## TASK INSTRUCTIONS
Each entry should be given again exactly, with any image left out.

## LISTED RECORDS
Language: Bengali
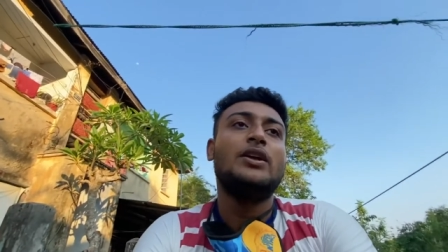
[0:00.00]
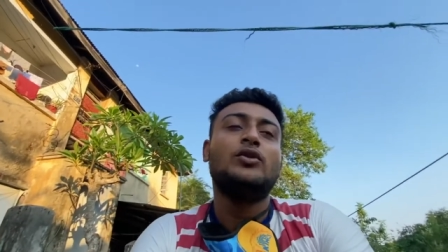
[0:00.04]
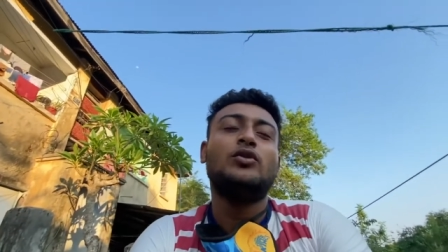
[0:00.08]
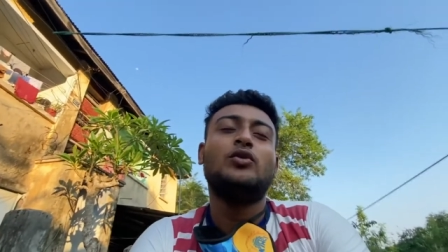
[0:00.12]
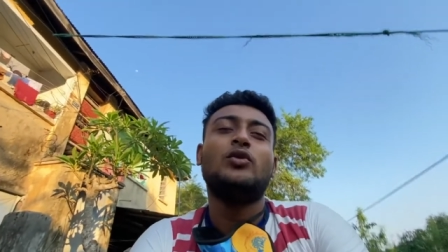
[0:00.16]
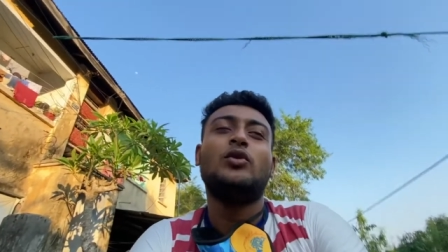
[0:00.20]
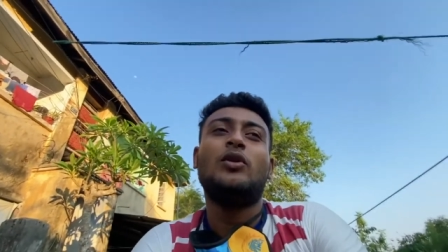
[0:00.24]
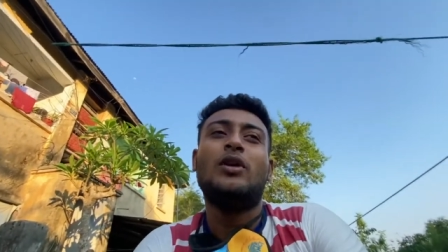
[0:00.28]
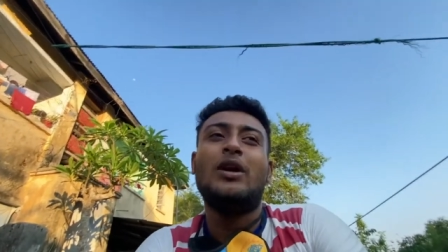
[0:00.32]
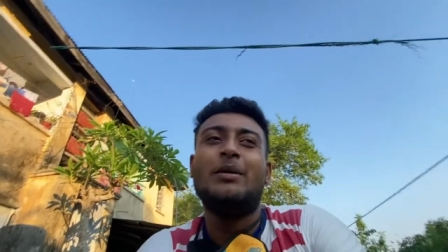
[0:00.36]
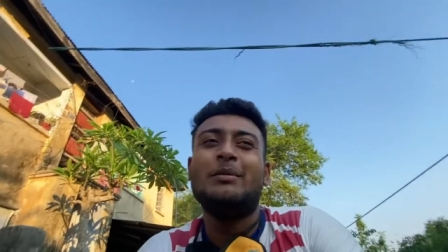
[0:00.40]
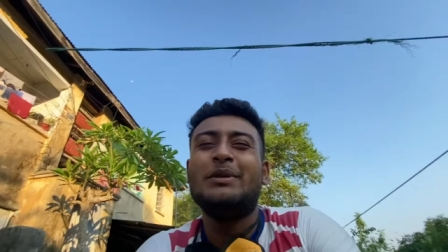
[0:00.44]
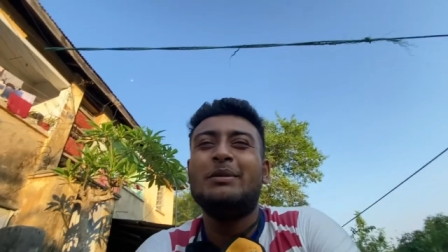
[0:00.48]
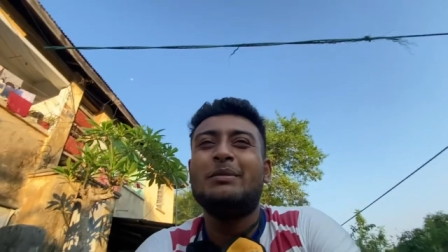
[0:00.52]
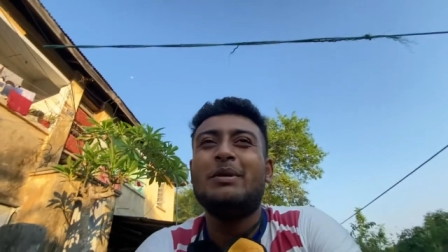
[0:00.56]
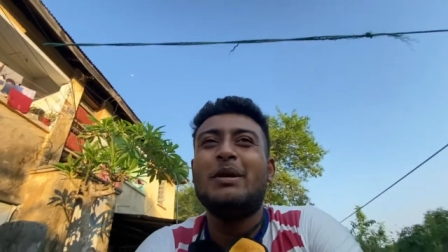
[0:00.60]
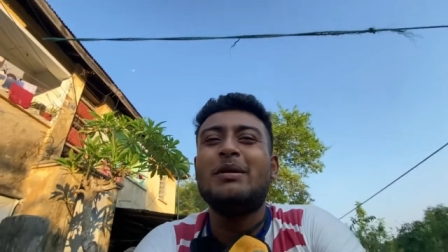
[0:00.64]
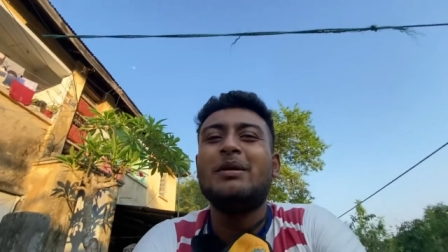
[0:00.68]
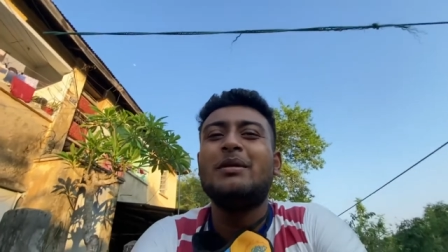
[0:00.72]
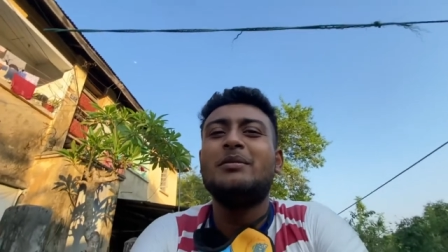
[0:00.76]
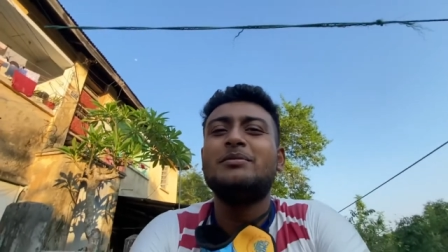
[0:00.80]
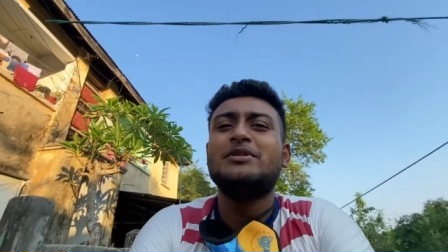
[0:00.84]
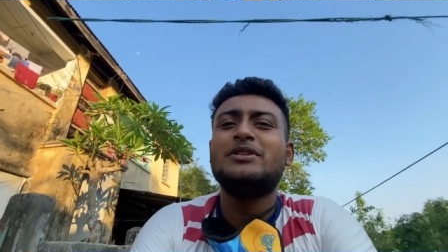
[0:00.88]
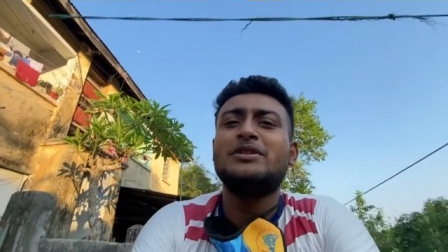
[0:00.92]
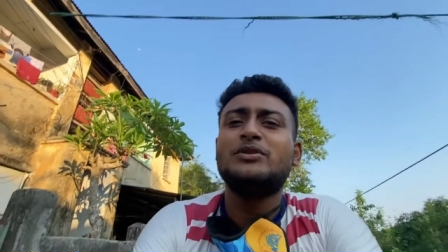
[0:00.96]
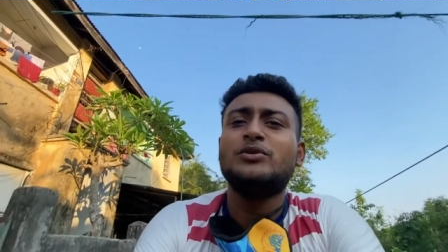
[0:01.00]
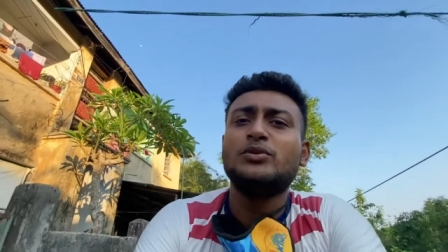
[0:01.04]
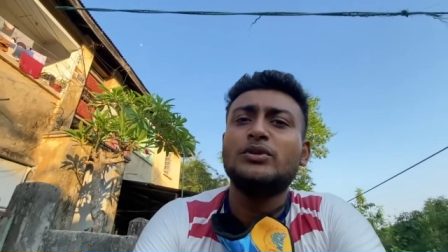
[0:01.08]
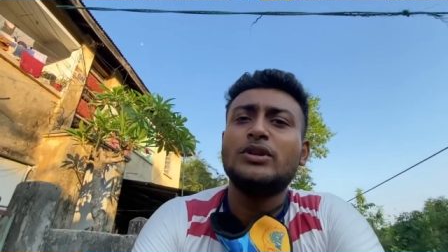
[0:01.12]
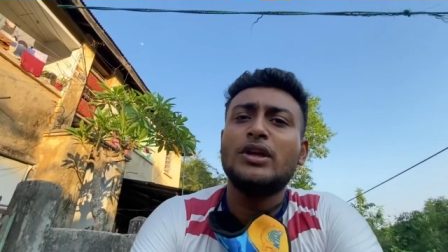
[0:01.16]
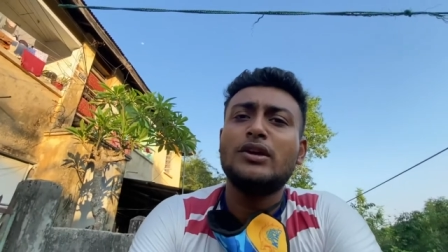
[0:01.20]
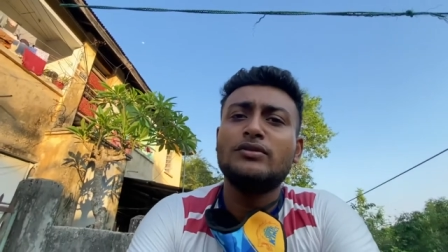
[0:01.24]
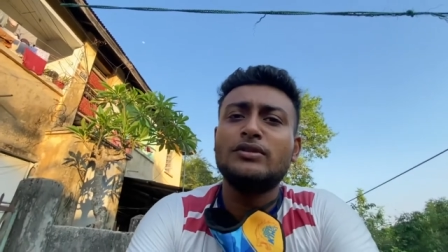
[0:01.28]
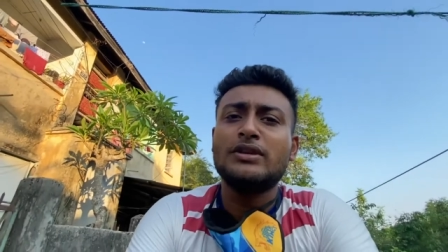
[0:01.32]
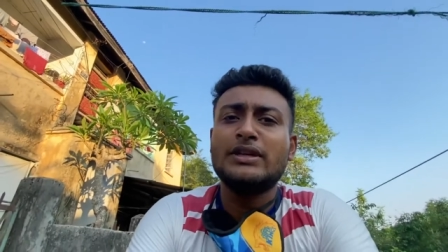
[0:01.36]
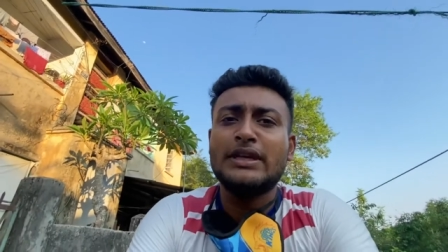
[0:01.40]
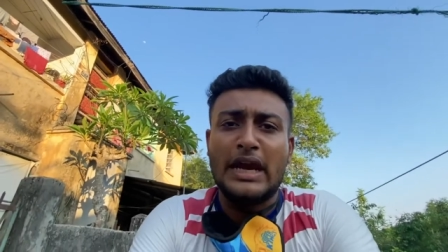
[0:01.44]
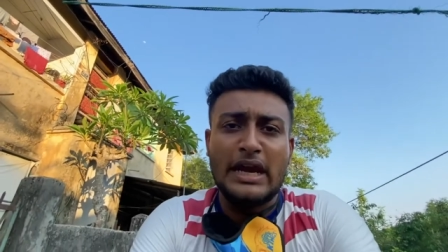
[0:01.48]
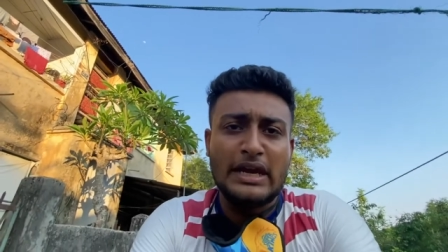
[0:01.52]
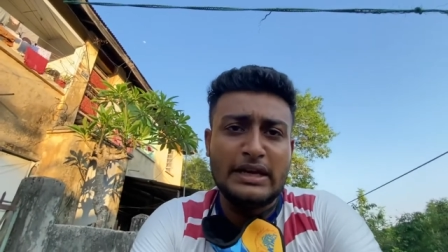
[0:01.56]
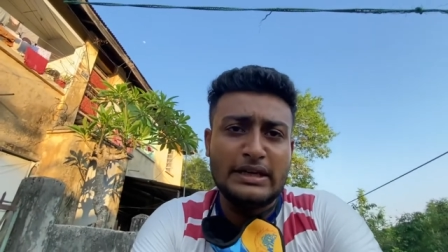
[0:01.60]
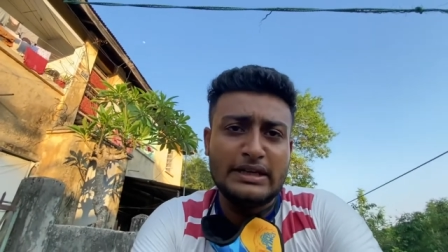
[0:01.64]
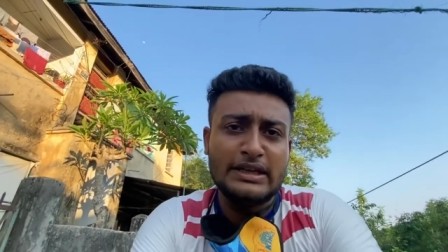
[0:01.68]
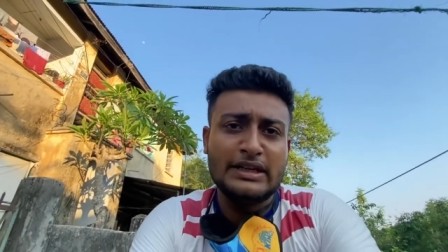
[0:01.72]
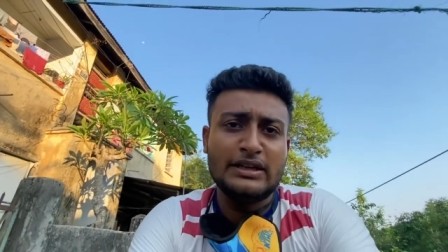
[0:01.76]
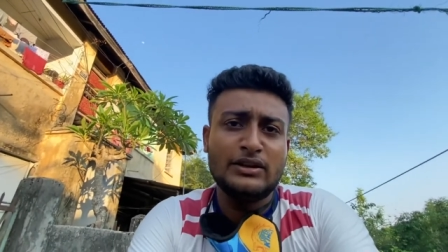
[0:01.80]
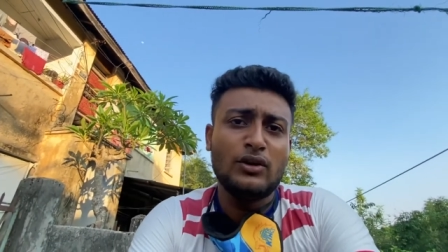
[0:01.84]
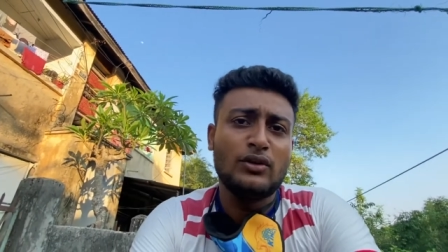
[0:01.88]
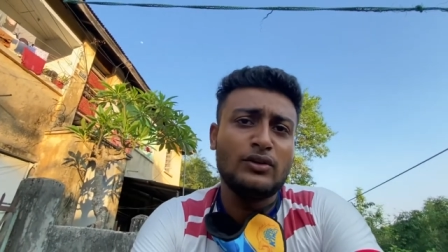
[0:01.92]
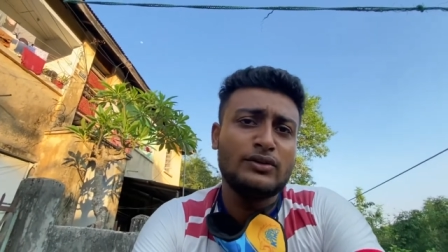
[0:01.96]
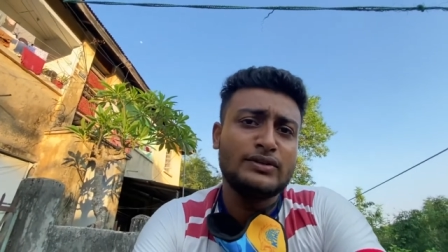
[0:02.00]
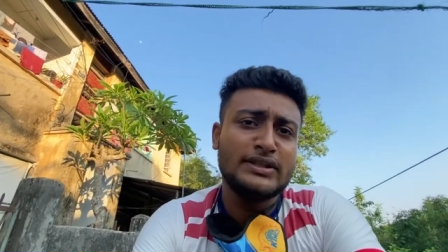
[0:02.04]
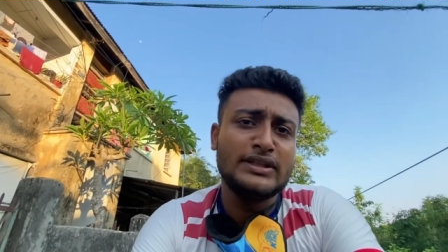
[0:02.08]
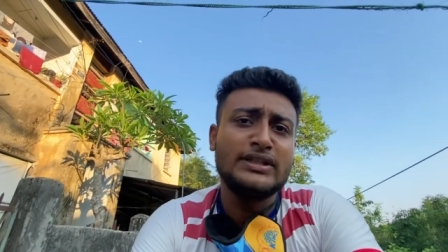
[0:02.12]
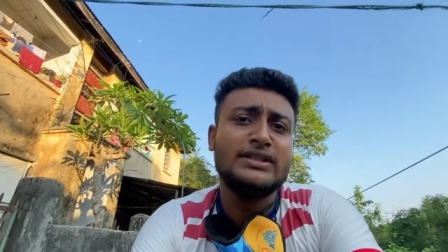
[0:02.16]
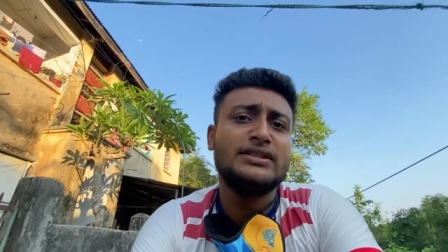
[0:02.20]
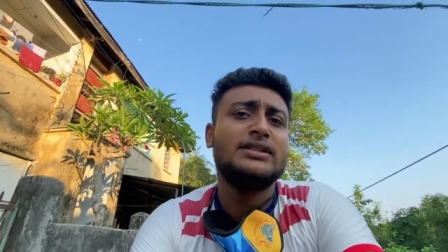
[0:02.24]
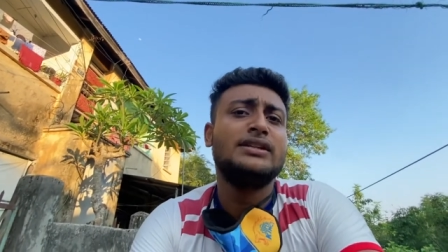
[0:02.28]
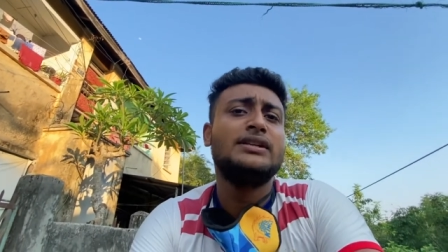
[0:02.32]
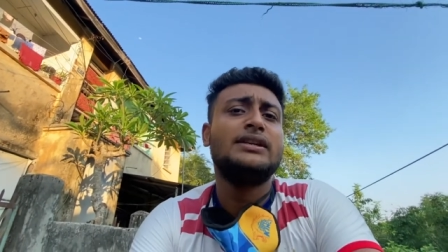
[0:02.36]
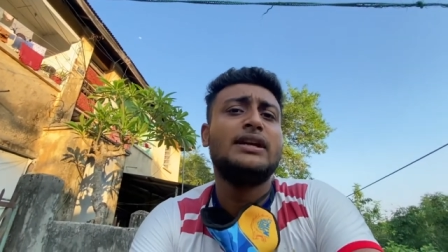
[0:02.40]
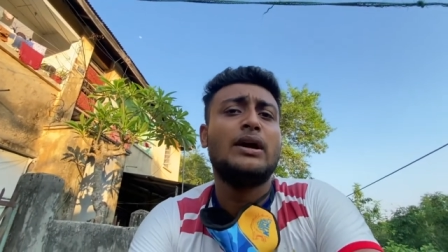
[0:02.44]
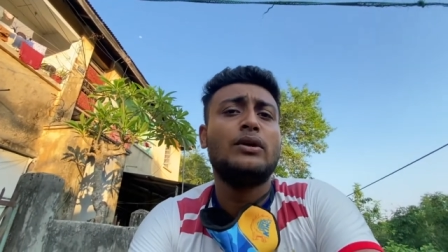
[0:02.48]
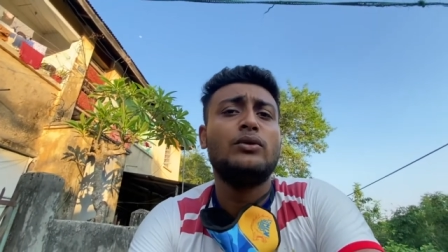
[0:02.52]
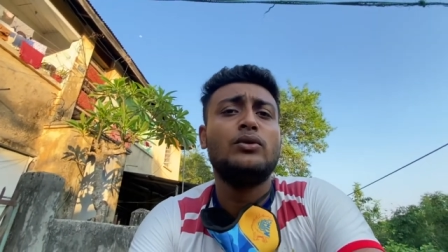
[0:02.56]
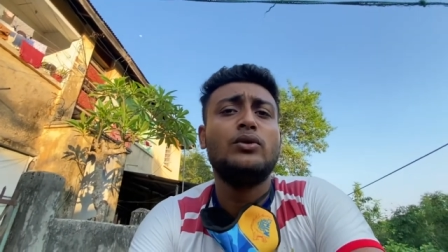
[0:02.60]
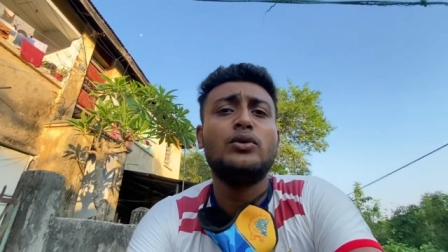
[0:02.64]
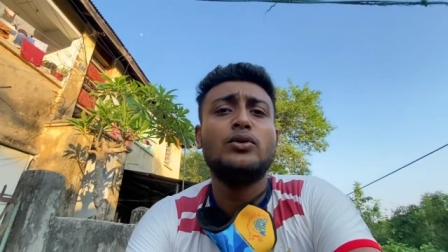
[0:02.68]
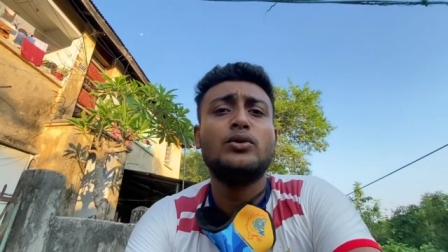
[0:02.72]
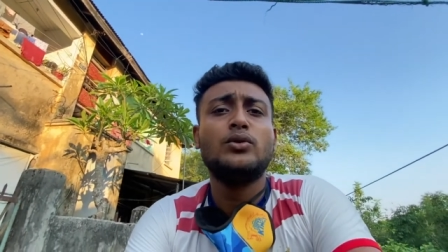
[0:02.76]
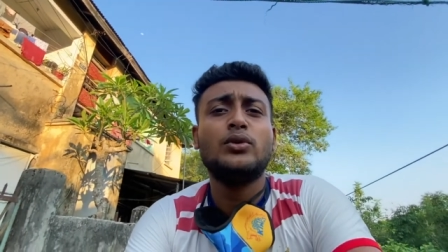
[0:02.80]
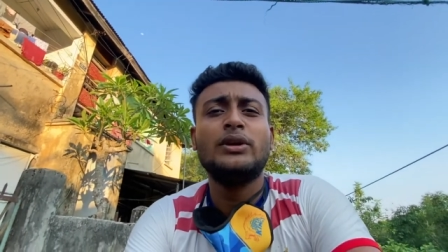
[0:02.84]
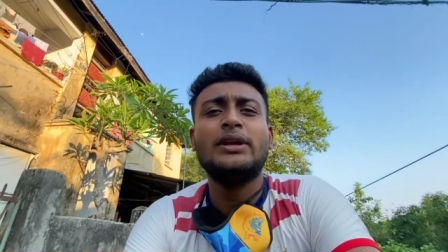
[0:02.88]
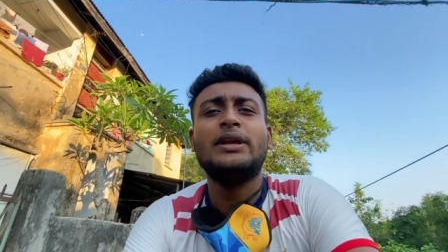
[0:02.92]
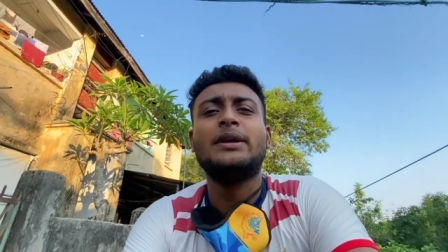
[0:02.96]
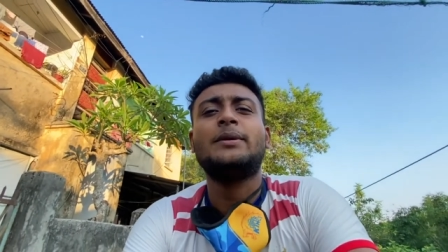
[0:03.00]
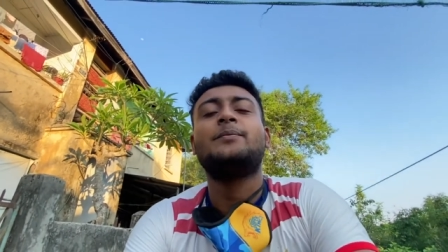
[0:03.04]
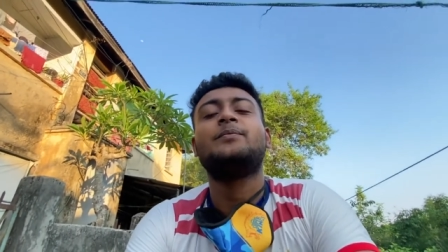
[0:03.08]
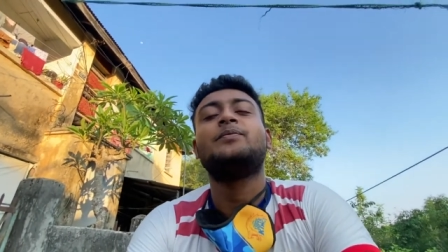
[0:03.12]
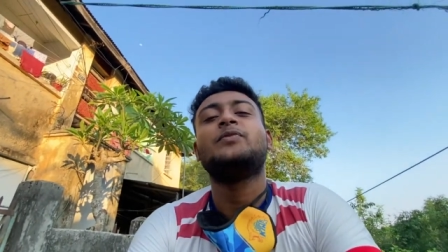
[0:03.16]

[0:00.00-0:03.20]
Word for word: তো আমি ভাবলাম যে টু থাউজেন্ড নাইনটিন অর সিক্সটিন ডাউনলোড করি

## TASK RESULT
Language: Bengali
[0:00.00]
[0:00.04]
[0:00.08]
[0:00.12]
[0:00.16]
[0:00.20]
[0:00.24]
[0:00.28]
[0:00.32]
[0:00.36]
[0:00.40]
[0:00.44]
[0:00.48]
[0:00.52]
[0:00.56]
[0:00.60]
[0:00.64]
[0:00.68]
[0:00.72]
[0:00.76]
[0:00.80]
[0:00.84]
[0:00.88]
[0:00.92]
[0:00.96]
[0:01.00]
[0:01.04]
[0:01.08]
[0:01.12]
[0:01.16]
[0:01.20]
[0:01.24]
[0:01.28]
[0:01.32]
[0:01.36]
[0:01.40]
[0:01.44]
[0:01.48]
[0:01.52]
[0:01.56]
[0:01.60]
[0:01.64]
[0:01.68]
[0:01.72]
[0:01.76]
[0:01.80]
[0:01.84]
[0:01.88]
[0:01.92]
[0:01.96]
[0:02.00]
[0:02.04]
[0:02.08]
[0:02.12]
[0:02.16]
[0:02.20]
[0:02.24]
[0:02.28]
[0:02.32]
[0:02.36]
[0:02.40]
[0:02.44]
[0:02.48]
[0:02.52]
[0:02.56]
[0:02.60]
[0:02.64]
[0:02.68]
[0:02.72]
[0:02.76]
[0:02.80]
[0:02.84]
[0:02.88]
[0:02.92]
[0:02.96]
[0:03.00]
[0:03.04]
[0:03.08]
[0:03.12]
[0:03.16]

[0:00.00-0:03.20]
Word for word: তো আমি ভাবলাম যে টু থাউজেন্ড নাইনটিন অর সিক্সটিন ডাউনলোড করি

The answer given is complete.